The stand of the Vatican to limit the role of women in the Church has continued to draw various dust amongst religious scholars and leaders.
A senior research associate-in-residence and adjunct professor of religion at HofstraUniversity in Hempstead, New York, Phyllis Zagano, in her article stated that the Church is at the risk of losing more of its members over its decision not to allow women to be present in church governance, certified as preachers and in the diaconate.
“No doubt, the theological hair-splitting is lost on the people of God. But the church is dangerously close to losing even more members when it states — or seems to state — that women cannot image Christ — that is, that women are not made in the image and likeness of God. That is not a good stance for the Vatican. ” she stated.
According to her, “to no one’s surprise, the working document for the synod’s “continental phase” recognized women as the backbone of the church.
It also admits that many women feel denigrated, neglected and misunderstood, symptomatic of narcissistic clericalism infecting clergy.”
She also argued that the recent statement made by Pope Francis does not help push the advocacy got women in the church to take more important roles.

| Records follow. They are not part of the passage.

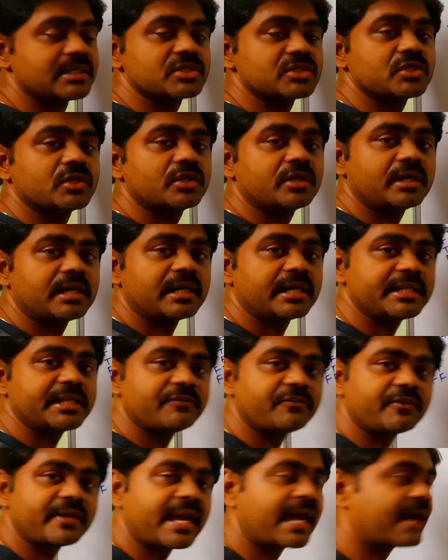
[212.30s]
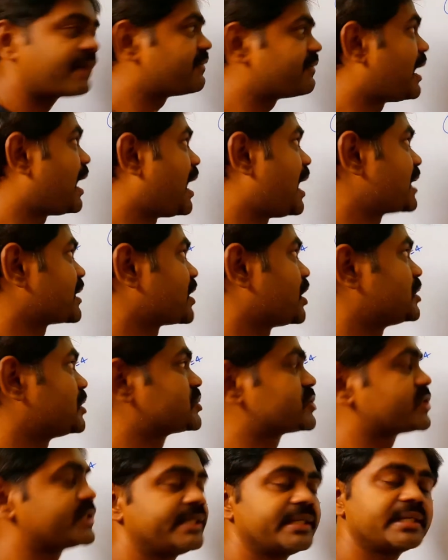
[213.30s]
So if we have R
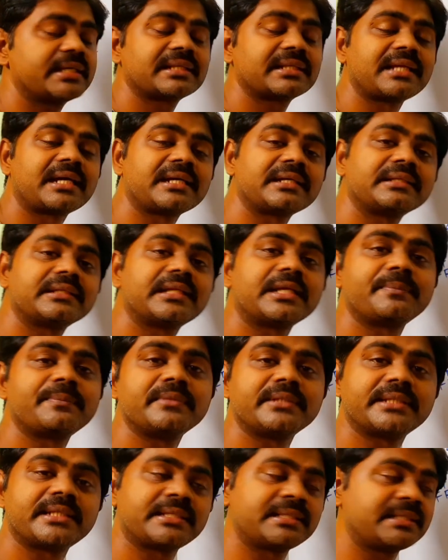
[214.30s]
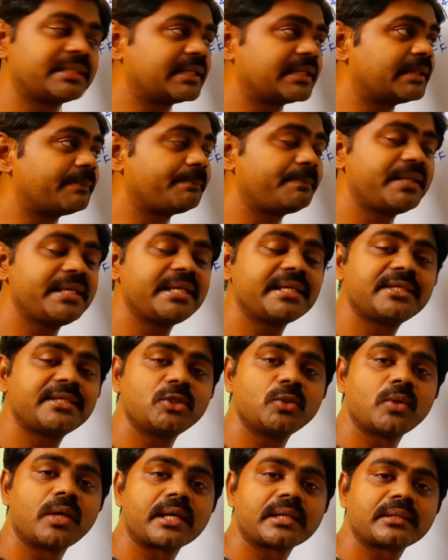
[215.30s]
also here, then P,
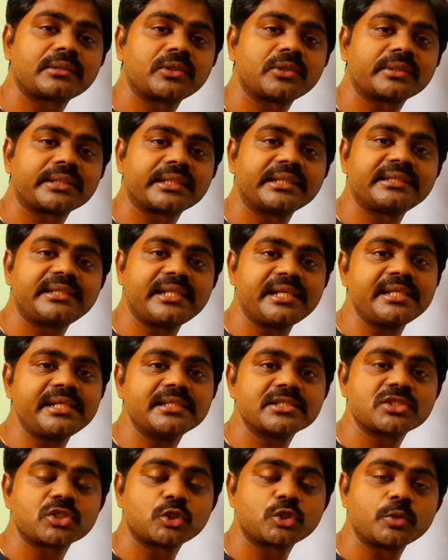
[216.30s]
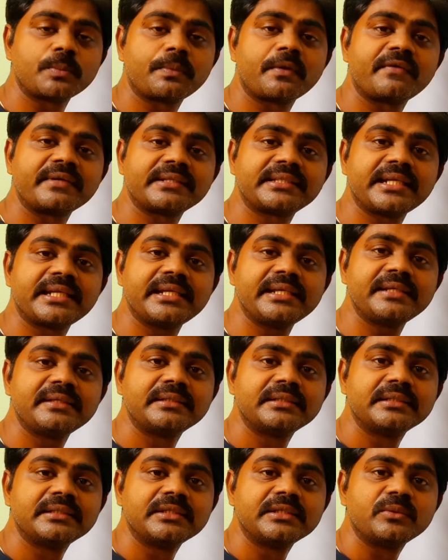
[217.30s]
Q are total 3. So 2 power 3
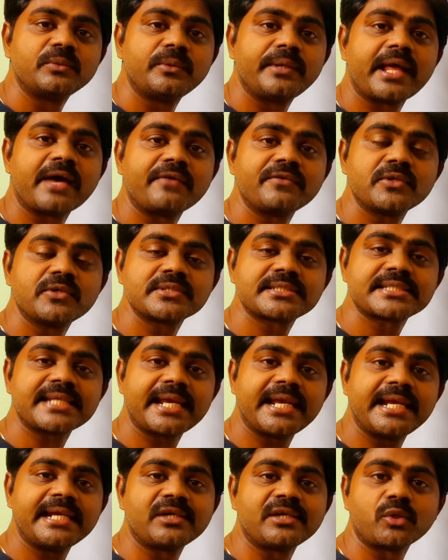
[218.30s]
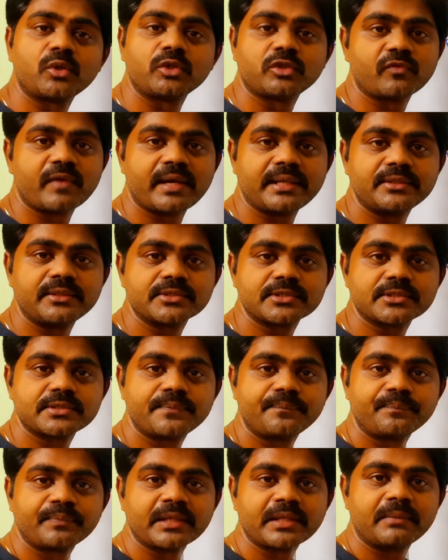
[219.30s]
we would have used 8 truth values.
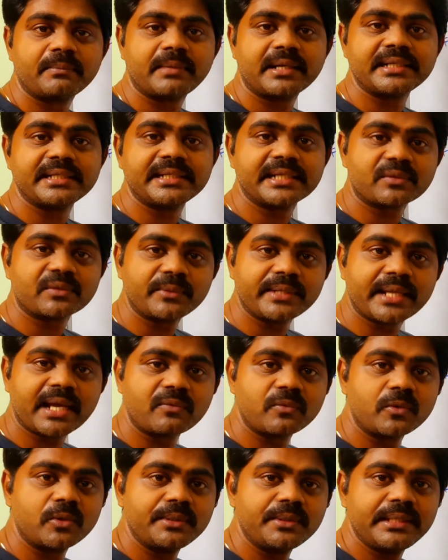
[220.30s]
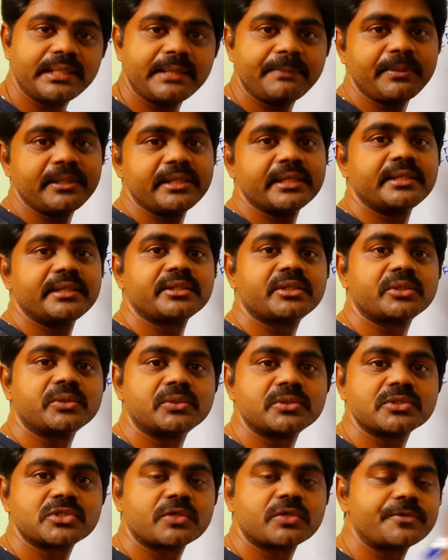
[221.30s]
But here we have only P and
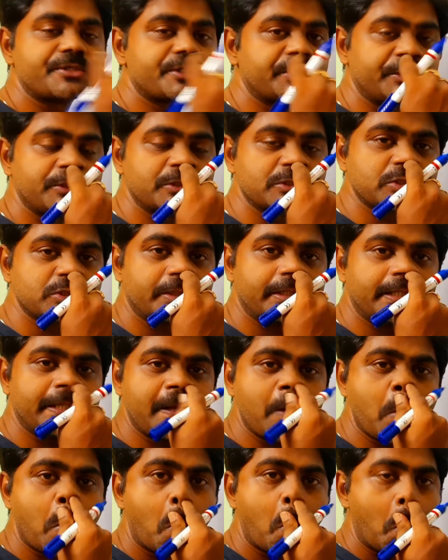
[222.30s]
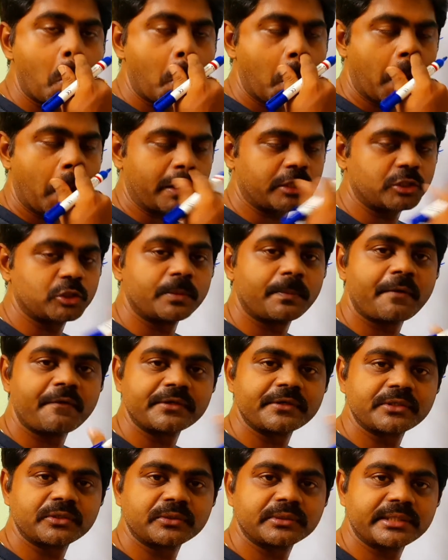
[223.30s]
Q, so we should use only 2
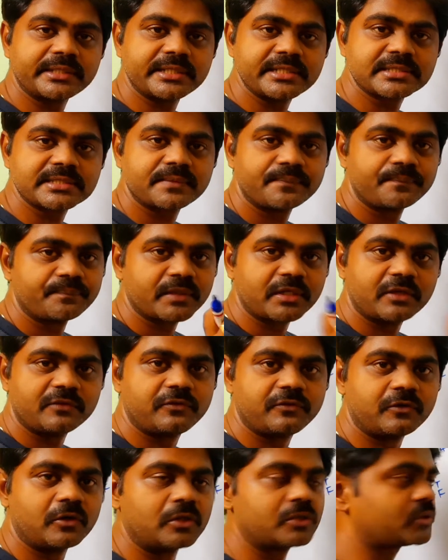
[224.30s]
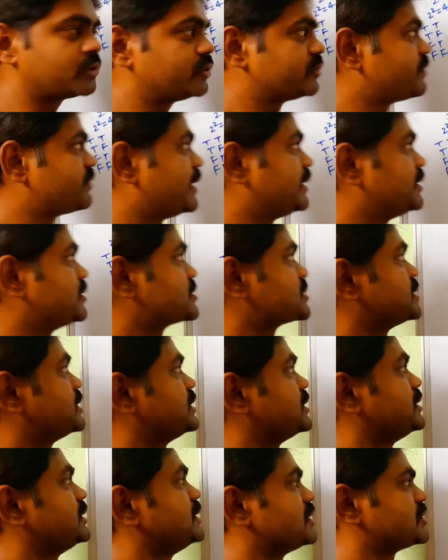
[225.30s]
power 2, that is 4 truth values.
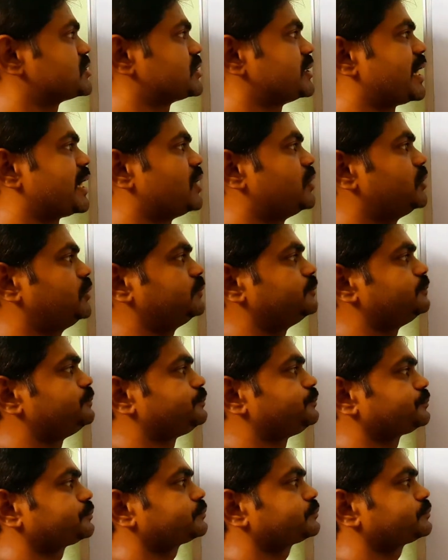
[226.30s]
So now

“Pope Francis’ recent comments about women are not helpful. Yes, on the aircraft returning from Bahrain in early November, he decried treating women as “second-class citizens.” But in a Nov. 24 speech before the International Theological Commission (27 men, five women) Francis took aim at dissident Old Catholic Churches that ordain women — he did not distinguish whether as priests or as deacons — while at the same time saying he would like to increase the number of women on that very commission.” She stated.

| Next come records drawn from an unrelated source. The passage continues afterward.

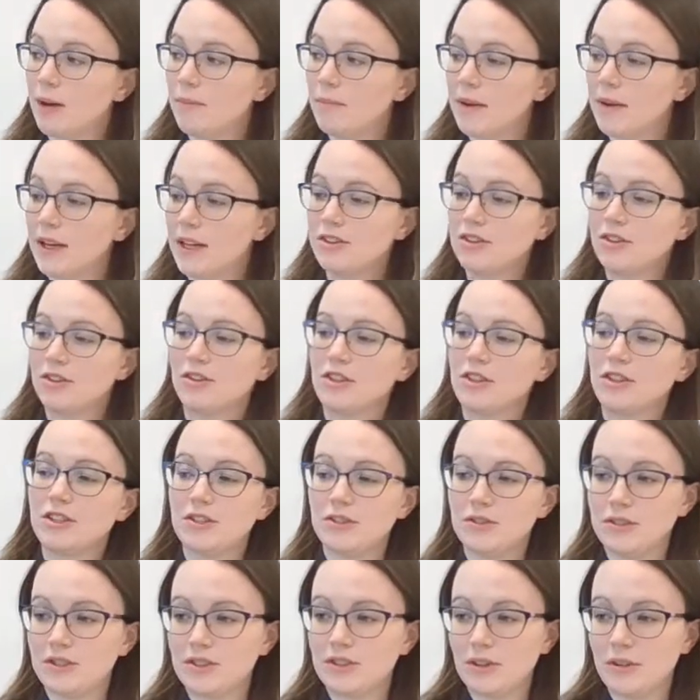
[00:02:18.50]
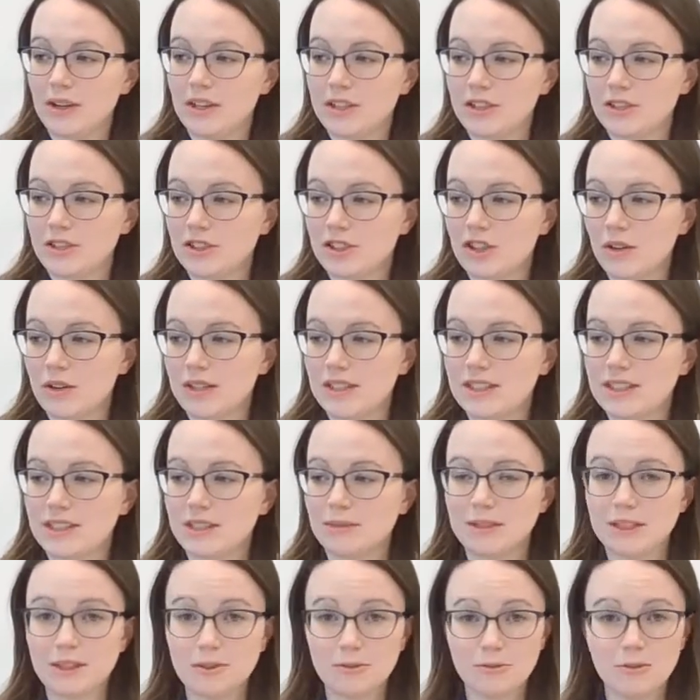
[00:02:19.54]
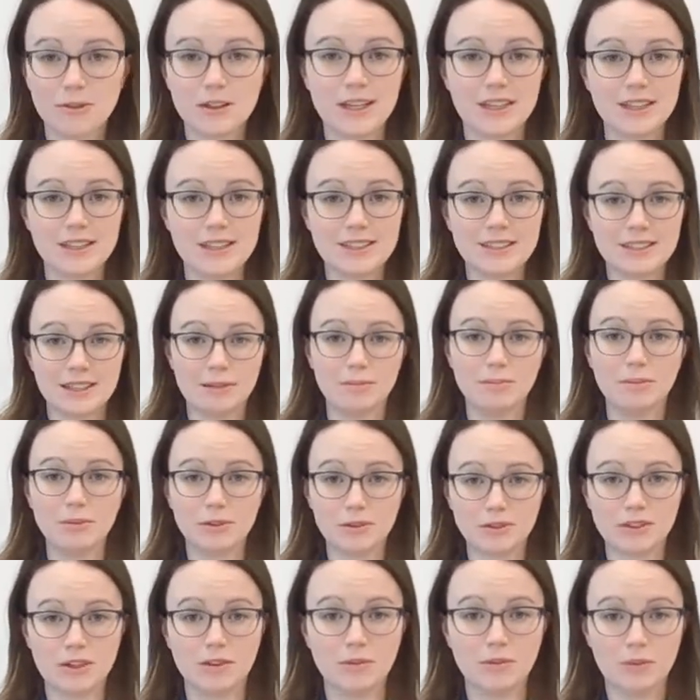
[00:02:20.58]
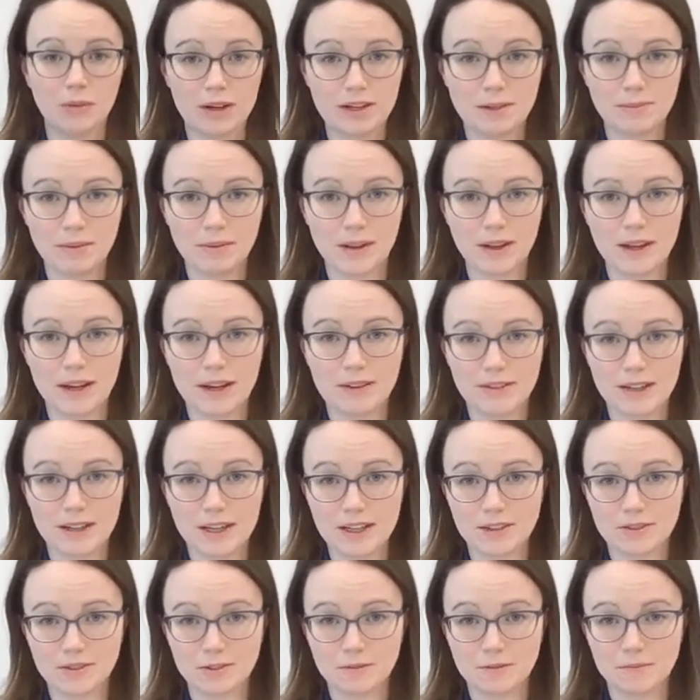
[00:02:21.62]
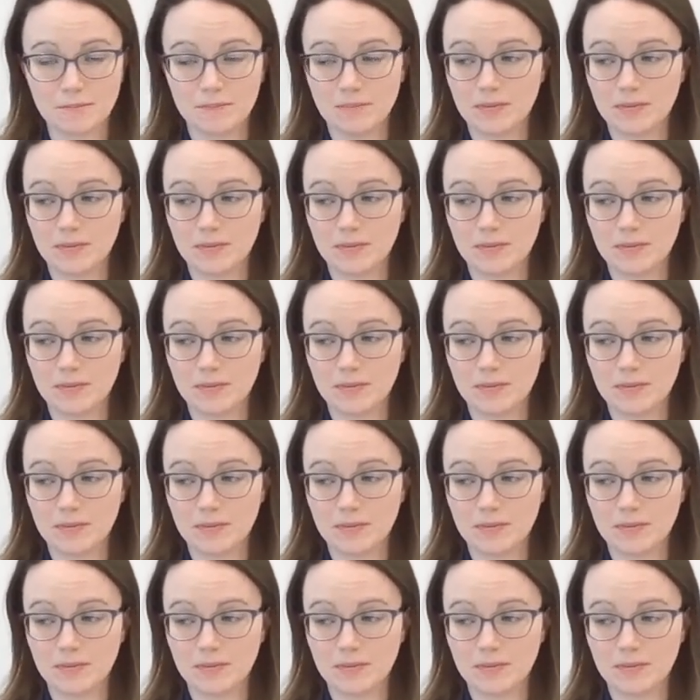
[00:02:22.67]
page 32 is going to show us some different examples of when to play F natural.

She also recalled an interview between Pope Francis and the Jesuit Magazine, where the Pope used the theology of Swiss priest Hans Urs von Balthasar to cancel the idea of women in ministry, while approving of women in management.
“Von Balthasar, a close associate of Joseph Ratzinger (the retired Pope Benedict XVI) presented two principles that put women in their place: the “Petrine principle,” which defines ministry as masculine, and the “Marian principle,” which defines the church as female.” she said.

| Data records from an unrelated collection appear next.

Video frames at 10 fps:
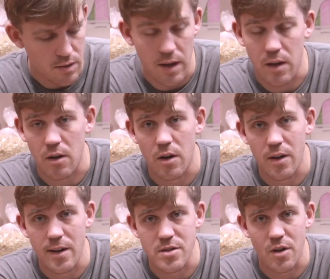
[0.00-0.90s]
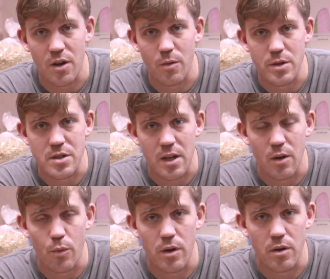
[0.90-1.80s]
they didn't colonize at all, which is kind
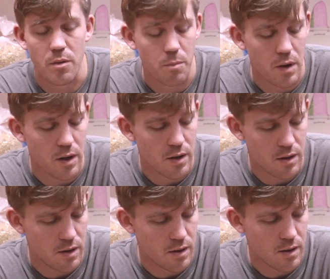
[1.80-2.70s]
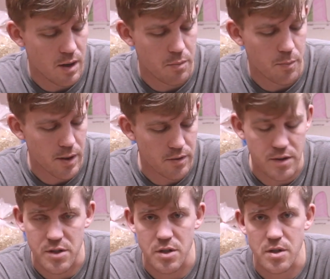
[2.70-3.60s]
of weird, but I prepared
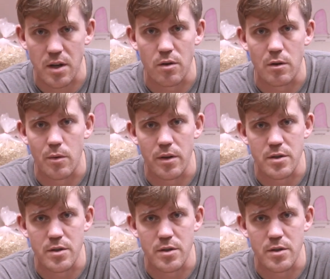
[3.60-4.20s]
these just like normal.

As Francis told America’s interviewers: “And why can a woman not enter ordained ministry? It is because the Petrine principle has no place for that. Yes, one has to be in the Marian principle, which is more important. Woman is more, she looks more like the church, which is mother and spouse. I believe that we have too often failed in our catechesis when explaining these things.”
While urging the Papacy to reconsider its stand on the role of women in ministry within the Church, she stated that failure to do this will only lead to a decrease in the church’s membership in the coming years.